Our Children’s Trust, an environmental litigation group, just lost in the Ninth Circuit Court of Appeals on a similar argument about climate change, kids, and fossil fuels, but is back at it with a narrower version.
Yet another group of youth, ages 11-22, have been signed up as plaintiffs in a lawsuit involving energy, the environment, climate change, and the young people’s imagined rights to their livelihoods.
On Wednesday, Our Children’s Trust filed the suit in Anchorage Superior Court that alleges an Alaska statute that promotes the development of fossil fuels absolutely infringes on young people’s rights and constitutional protections, due to the release of “greenhouse gases.”
“This is a facial challenge under Article VIII and Article I, section 7 of Alaska’s Constitution to AS § 31.25.005(1) and (5). Amidst Alaska’s worsening climate crisis, these laws unconstitutionally mandate the development and advancement of the Alaska Liquified Natural Gas Project (the “Alaska LNG Project” or the “Project”), which would substantially increase Alaska’s climate pollution for decades to come, causing existential harms to the lives, health, safety, and cultural traditions and identities of Alaska’s youth, and substantially limit their access to the vital natural resources upon which they depend,” the lawsuit reads.
The plaintiffs seek a declaratory judgment against the State of Alaska; the Alaska Gasline Development Corporation, and AGDC President, Frank Richards, saying that the youth have a right to a climate system that “sustains human life, liberty, and dignity under Article VIII and Article 1, section 7 of Alaska’s Constitution.”
“Every additional ton of climate pollution causes further harm and endangerment to Alaska’s youth and brings Alaska closer to fast-approaching, irreversible climate tipping points. A substantial portion of every ton of CO2 pollution stays in the atmosphere for millennia trapping heat. Every ton of climate pollution that is avoided lessens the accumulation of heat that is trapped on Earth and therefore lessens the future harm to Youth Plaintiffs,” the lawsuit reads.

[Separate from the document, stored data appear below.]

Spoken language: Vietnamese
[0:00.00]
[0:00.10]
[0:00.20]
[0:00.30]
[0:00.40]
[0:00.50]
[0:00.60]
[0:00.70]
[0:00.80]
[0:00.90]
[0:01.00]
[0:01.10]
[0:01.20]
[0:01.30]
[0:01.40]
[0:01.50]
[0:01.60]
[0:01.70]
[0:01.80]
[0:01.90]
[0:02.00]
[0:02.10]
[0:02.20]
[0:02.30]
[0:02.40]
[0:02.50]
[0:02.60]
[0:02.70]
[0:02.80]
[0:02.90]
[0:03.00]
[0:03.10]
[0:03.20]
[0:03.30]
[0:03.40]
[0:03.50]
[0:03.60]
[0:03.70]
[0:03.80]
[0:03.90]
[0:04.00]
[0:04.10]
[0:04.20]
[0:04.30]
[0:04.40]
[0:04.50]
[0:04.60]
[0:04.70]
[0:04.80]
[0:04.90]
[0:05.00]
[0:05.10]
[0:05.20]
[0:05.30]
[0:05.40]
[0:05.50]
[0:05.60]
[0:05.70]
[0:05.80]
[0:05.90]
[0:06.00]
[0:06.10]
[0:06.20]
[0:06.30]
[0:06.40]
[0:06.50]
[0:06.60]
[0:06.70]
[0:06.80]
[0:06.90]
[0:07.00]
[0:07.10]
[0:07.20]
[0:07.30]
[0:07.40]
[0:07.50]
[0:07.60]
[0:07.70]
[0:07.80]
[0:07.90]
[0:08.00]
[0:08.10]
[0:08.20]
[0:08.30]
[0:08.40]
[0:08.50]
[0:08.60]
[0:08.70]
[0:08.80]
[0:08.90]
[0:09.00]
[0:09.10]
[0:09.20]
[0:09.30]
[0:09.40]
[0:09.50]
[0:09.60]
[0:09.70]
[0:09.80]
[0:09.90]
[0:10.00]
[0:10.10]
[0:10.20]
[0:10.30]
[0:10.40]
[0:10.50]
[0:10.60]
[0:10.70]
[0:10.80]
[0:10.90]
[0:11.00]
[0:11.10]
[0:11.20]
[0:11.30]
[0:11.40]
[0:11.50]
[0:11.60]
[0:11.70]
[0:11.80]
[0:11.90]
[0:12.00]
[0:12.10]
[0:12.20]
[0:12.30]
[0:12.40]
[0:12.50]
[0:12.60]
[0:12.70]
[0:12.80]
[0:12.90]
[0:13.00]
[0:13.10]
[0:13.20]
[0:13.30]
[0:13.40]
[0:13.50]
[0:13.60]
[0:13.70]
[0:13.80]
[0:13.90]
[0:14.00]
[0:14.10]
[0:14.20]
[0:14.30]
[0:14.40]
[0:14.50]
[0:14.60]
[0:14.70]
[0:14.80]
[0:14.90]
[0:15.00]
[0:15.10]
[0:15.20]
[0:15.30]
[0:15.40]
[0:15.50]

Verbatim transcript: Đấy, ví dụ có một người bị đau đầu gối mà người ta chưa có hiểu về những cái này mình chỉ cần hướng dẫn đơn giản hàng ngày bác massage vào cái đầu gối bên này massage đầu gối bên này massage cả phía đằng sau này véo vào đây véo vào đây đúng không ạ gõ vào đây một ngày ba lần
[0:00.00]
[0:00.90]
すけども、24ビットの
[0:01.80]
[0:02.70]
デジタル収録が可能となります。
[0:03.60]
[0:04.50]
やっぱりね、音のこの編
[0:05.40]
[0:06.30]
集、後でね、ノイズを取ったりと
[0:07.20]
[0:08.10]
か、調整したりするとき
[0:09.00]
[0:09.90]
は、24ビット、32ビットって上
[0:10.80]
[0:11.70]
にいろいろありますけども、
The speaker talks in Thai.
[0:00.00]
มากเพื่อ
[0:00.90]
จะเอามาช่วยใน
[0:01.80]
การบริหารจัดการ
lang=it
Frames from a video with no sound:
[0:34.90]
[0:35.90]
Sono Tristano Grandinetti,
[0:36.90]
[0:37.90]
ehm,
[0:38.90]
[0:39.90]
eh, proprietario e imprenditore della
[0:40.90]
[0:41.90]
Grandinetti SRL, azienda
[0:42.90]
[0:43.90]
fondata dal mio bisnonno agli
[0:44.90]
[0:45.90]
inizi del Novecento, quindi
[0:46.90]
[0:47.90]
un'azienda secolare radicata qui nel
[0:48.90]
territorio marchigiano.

“At a time when the scientific consensus requires that climate pollution must be rapidly reduced to avert further and irreversible climate harms to Alaska’s youth, AS § 31.25.005(1) and (5) unconstitutionally direct AGDC to develop and advance the Alaska LNG Project, which would unleash vast quantities of fossil gas from Alaska’s North Slope and substantially increase Alaska’s emissions of climate pollution. The Alaska LNG Project is intended to operate for at least thirty years and would ensure continuing and substantially elevated levels of climate pollution for decades, locking in increasing and worsening harms to Youth Plaintiffs,” the lawsuit argues.
AGDC’s commented that the Alaska LNG project will respond in court after reviewing the lawsuit.
“AGDC is directed by Alaska statute to commercialize North Slope natural gas because of the substantial environmental, economic, and energy security benefits it unlocks for our state. Alaska LNG has withstood intensive environmental scrutiny by two successive administrations because of its obvious and abundant benefits, which include reducing global emissions by up to 2.3 billion tons and finally ending longstanding air quality problems plaguing Interior Alaska villages and communities. We’ll review this claim and respond accordingly,” AGDC said in a statement.
Fossil fuels are compound mixtures made of decomposed plants that are millions of years old. It is a natural substance the earth creates and is not made of fossils but from things like algae, bacteria, and plants. It is as “organic” as burning wood for heat.
The earth has significantly cooled in the past 56 million years since the Eocene period, when palm trees grew in the region now known as Alaska and crocodiles swam arctic waters.
Alaska Attorney General Treg Taylor called the lawsuit “misguided” in an email to Reuters, adding that LNG development in Alaska “is subject to the most stringent environmental standards in the world.”
Taylor told Reuters he is confident the courts will uphold the law that allows the Alaska Gasline Development Corporation project to pursue building a 800-mile gasline from the North Slope to Nikiski. AGDC has been working on the project for years and through three gubernatorial administrations, now hoping to be operational by 2030.